Vicente Maltez
MÉDICO INTERNISTA
Según la magnitud de los desastres, de un 33 a 50 por ciento de la población sufre manifestaciones de aflicción y miedo, que en su mayoría son reacciones normales y no hay que perder de vista que muchos casos van a requerir atención profesional prolongada.
El impacto psicosocial de estos eventos en el ámbito psicológico individual, familiar y social estará determinado por las condiciones de vida y el nivel de pérdidas experimentado: familiares, bienes, mascotas y otros.
La resiliencia es la capacidad de resurgir de la adversidad, adaptarse, recuperarse y volver acceder a una vida significativa y productiva. Esta es una característica de un pueblo como el nuestro “que está hecho de vigor y de gloria”.
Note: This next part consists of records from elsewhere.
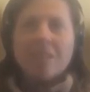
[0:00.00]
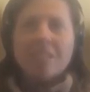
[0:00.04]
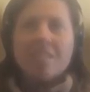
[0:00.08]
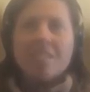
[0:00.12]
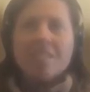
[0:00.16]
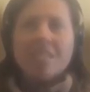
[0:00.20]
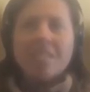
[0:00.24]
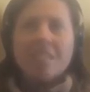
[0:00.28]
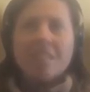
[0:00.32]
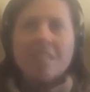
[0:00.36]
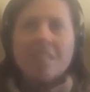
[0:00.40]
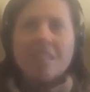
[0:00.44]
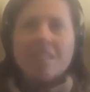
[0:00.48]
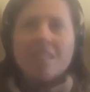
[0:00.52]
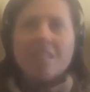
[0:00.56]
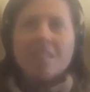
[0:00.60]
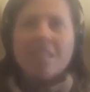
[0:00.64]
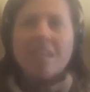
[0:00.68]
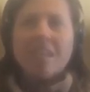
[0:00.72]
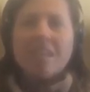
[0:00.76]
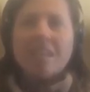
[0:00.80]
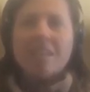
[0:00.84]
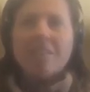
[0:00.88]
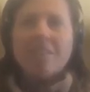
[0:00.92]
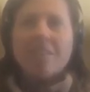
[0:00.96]
Let's say that's
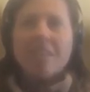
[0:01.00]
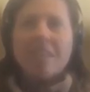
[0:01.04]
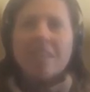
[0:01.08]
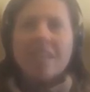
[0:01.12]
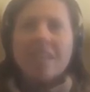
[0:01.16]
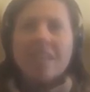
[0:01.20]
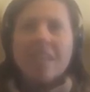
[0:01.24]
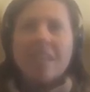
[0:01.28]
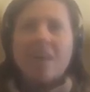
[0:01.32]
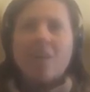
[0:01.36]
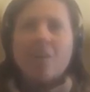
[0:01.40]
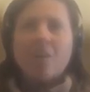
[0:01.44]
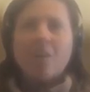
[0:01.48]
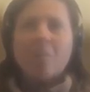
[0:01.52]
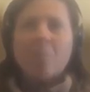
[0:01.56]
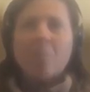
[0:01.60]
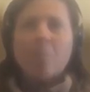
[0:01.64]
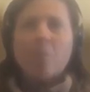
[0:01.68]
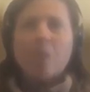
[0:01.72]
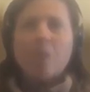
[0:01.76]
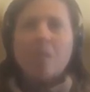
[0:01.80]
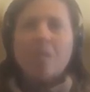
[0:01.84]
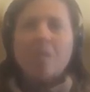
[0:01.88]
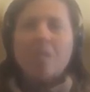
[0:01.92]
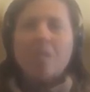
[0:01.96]
kind of like an
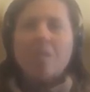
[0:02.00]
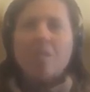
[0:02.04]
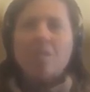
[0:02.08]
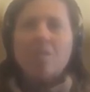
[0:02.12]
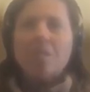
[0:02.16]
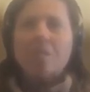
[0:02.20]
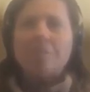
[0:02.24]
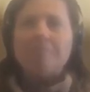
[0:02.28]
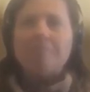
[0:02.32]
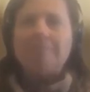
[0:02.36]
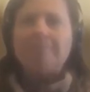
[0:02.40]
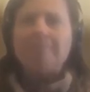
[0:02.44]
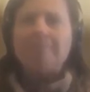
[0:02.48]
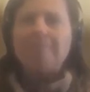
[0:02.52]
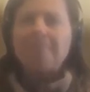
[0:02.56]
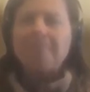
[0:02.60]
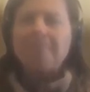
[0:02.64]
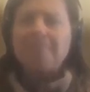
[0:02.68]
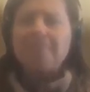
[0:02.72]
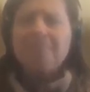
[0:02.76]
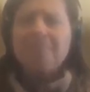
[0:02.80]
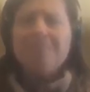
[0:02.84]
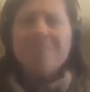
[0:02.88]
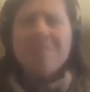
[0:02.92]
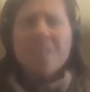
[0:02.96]
outcome orientation.
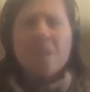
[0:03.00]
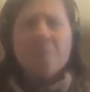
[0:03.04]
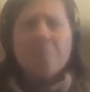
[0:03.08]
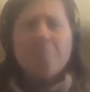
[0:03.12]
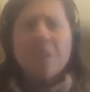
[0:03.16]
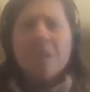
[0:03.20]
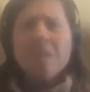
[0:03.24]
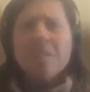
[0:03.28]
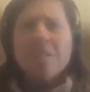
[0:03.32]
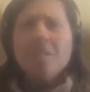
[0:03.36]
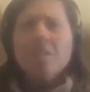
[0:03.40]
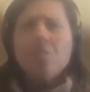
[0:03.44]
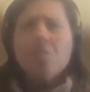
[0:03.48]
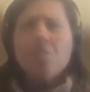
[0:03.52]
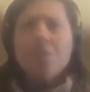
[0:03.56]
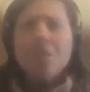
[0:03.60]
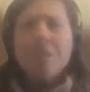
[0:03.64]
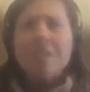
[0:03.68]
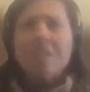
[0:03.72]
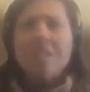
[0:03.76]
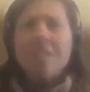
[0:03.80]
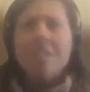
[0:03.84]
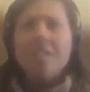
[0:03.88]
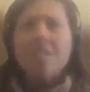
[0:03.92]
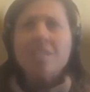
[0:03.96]
A process
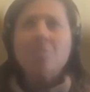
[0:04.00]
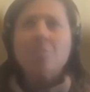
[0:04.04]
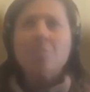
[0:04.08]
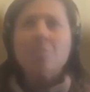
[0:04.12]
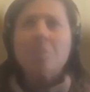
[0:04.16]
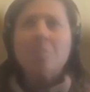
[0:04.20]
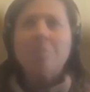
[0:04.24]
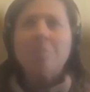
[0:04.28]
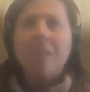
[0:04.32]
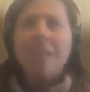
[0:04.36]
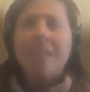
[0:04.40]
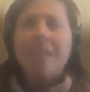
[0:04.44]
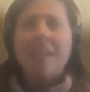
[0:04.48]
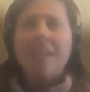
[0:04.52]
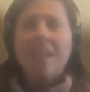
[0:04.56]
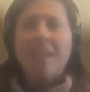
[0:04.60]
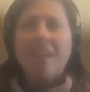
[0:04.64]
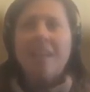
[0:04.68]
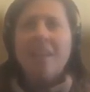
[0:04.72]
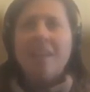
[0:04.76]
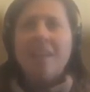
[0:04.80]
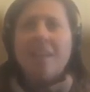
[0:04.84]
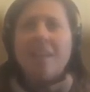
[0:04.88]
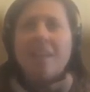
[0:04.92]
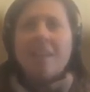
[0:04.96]
orientation would
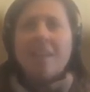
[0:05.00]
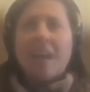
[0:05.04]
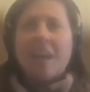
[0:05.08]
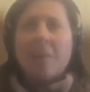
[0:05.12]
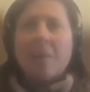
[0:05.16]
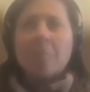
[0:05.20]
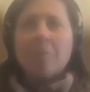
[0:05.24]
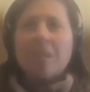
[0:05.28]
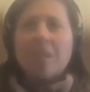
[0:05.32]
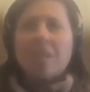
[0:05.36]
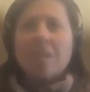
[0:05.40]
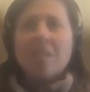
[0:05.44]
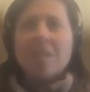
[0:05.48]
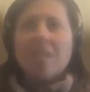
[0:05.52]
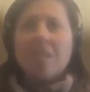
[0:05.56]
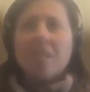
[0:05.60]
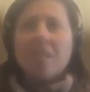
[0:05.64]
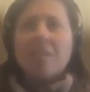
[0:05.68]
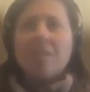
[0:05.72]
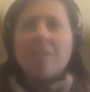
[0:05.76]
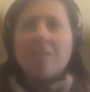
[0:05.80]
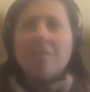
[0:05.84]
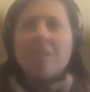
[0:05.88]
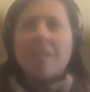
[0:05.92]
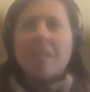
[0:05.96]
be, I'm going to
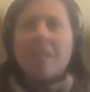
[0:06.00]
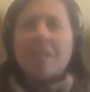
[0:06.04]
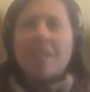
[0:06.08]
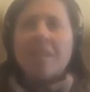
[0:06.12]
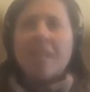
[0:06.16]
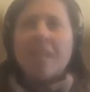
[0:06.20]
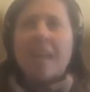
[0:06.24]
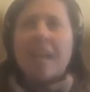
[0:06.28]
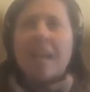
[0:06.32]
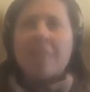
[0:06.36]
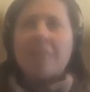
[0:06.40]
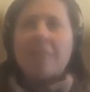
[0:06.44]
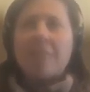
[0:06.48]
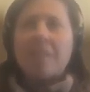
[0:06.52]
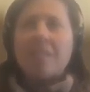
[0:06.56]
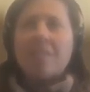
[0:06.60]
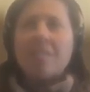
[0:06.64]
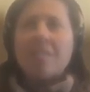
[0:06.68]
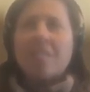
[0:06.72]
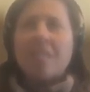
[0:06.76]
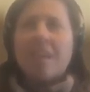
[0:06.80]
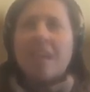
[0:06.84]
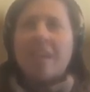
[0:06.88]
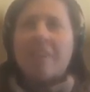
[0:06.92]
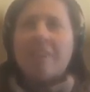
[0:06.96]
live like the
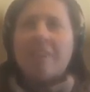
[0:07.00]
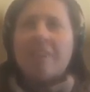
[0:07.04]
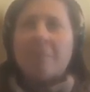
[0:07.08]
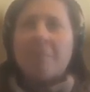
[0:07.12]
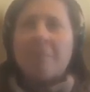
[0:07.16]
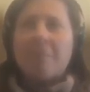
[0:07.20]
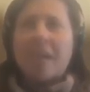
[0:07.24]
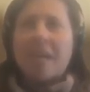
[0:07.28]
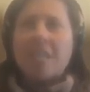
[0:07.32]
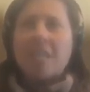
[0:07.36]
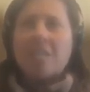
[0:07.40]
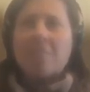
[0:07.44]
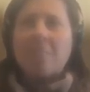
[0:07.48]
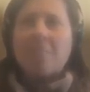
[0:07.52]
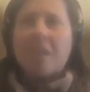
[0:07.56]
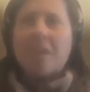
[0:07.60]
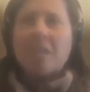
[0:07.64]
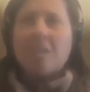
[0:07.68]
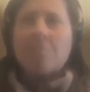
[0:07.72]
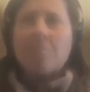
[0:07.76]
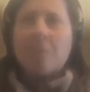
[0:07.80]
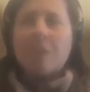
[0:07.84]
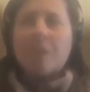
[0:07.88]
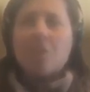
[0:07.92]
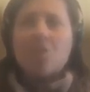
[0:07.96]
happiest life and
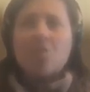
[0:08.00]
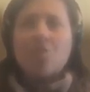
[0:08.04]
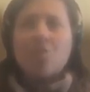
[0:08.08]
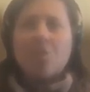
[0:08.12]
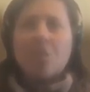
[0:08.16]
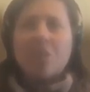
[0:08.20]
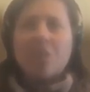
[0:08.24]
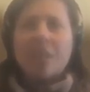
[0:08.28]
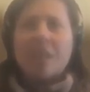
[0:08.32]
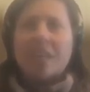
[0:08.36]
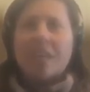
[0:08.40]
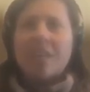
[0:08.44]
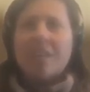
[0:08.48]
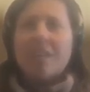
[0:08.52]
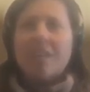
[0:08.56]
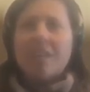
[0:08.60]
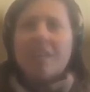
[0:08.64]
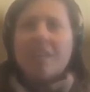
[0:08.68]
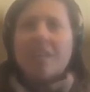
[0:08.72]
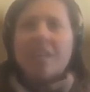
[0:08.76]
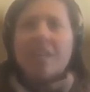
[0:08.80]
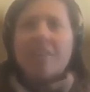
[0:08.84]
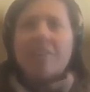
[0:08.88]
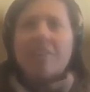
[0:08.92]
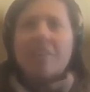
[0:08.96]
maximize my joy
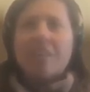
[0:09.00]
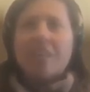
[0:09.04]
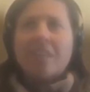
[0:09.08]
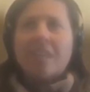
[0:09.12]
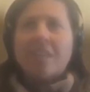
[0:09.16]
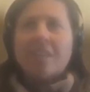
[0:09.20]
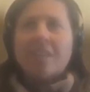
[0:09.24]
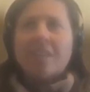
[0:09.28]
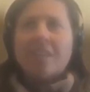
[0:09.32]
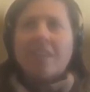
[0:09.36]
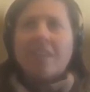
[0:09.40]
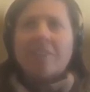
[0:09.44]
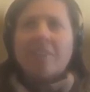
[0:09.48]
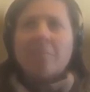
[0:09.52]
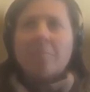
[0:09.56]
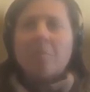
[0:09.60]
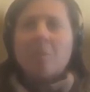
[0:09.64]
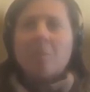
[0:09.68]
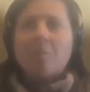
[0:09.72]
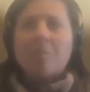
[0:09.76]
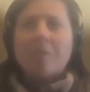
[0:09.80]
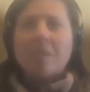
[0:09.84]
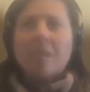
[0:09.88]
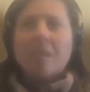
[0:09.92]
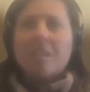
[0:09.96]
every
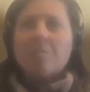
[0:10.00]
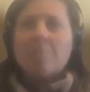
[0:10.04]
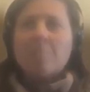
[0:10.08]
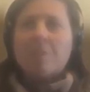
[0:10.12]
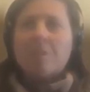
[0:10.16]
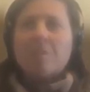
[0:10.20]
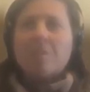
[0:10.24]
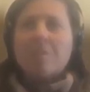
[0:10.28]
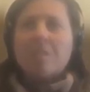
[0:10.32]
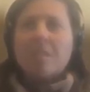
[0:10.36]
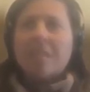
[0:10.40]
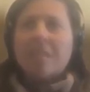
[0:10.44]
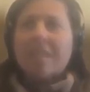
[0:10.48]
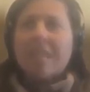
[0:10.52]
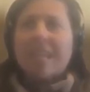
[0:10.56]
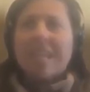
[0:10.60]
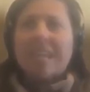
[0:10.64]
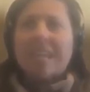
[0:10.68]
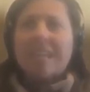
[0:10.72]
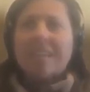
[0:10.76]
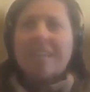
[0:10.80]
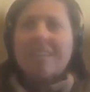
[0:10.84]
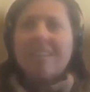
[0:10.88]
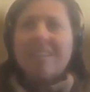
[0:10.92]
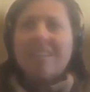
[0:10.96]
moment as much as I
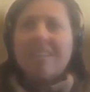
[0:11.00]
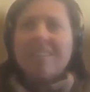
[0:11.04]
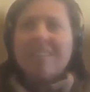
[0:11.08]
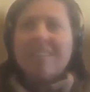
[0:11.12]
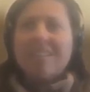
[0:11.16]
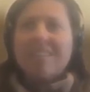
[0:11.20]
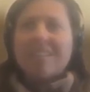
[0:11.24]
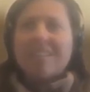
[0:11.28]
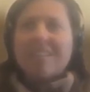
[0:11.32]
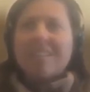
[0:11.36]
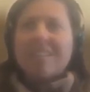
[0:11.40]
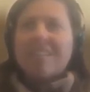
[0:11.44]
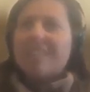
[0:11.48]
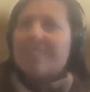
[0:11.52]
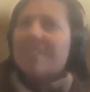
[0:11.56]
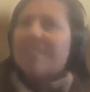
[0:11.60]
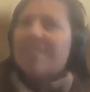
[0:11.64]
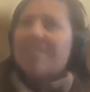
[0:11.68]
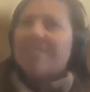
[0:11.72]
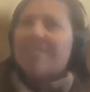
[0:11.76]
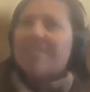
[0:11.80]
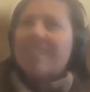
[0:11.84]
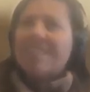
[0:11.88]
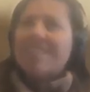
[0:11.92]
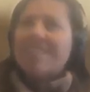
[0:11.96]
can.
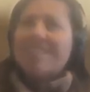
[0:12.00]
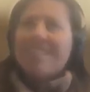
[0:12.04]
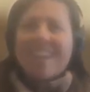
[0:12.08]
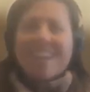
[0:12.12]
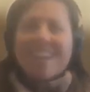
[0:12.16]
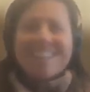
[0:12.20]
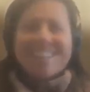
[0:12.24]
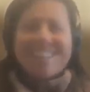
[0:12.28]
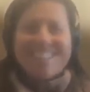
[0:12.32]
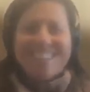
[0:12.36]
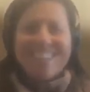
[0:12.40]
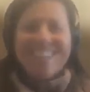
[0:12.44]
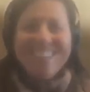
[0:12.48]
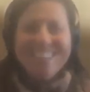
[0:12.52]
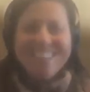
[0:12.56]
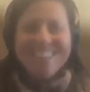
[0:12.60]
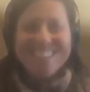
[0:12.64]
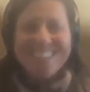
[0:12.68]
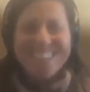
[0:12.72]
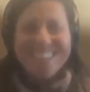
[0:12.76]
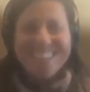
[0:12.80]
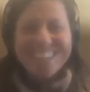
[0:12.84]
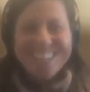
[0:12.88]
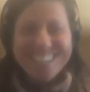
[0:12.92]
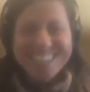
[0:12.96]
That's nice.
Los eventos inesperados como terremotos no dan tiempo a la prevención y se asocian a sentimientos de impotencia y reacciones emocionales del tipo de crisis de pánico, paralizantes o de huida.
Cuando el estrés es muy prolongado la o las víctimas se sienten atrapadas e impotentes y fácilmente entra la desesperanza y agotamiento de las defensas.
De los afectados hay dos aspectos a considerar: tipo de personalidad y capacidad de afrontamiento.
Presentan mayor riesgo ancianos, niños, enfermos mentales o portadores de enfermedades crónicas y las mujeres consideradas como un grupo vulnerable, que en situaciones de crisis soportan la mayor responsabilidad en el cuidado y mantenimiento de la estabilidad familiar.
También se dan factores mixtos, por ejemplo una mujer anciana y una enferma crónica.
Aunque los desastres no escogen víctimas, los pobres suelen llevar las peores consecuencias y hay que estar atentos en proveerles todo tipo de ayuda.
Necesitamos especialistas en salud mental realizando intervención comunitaria preventiva en personas con trastornos de ansiedad, pánico, depresión, estrés postraumático y abuso de sustancias tóxicas.
Es tiempo de “unir muchos vigores dispersos”.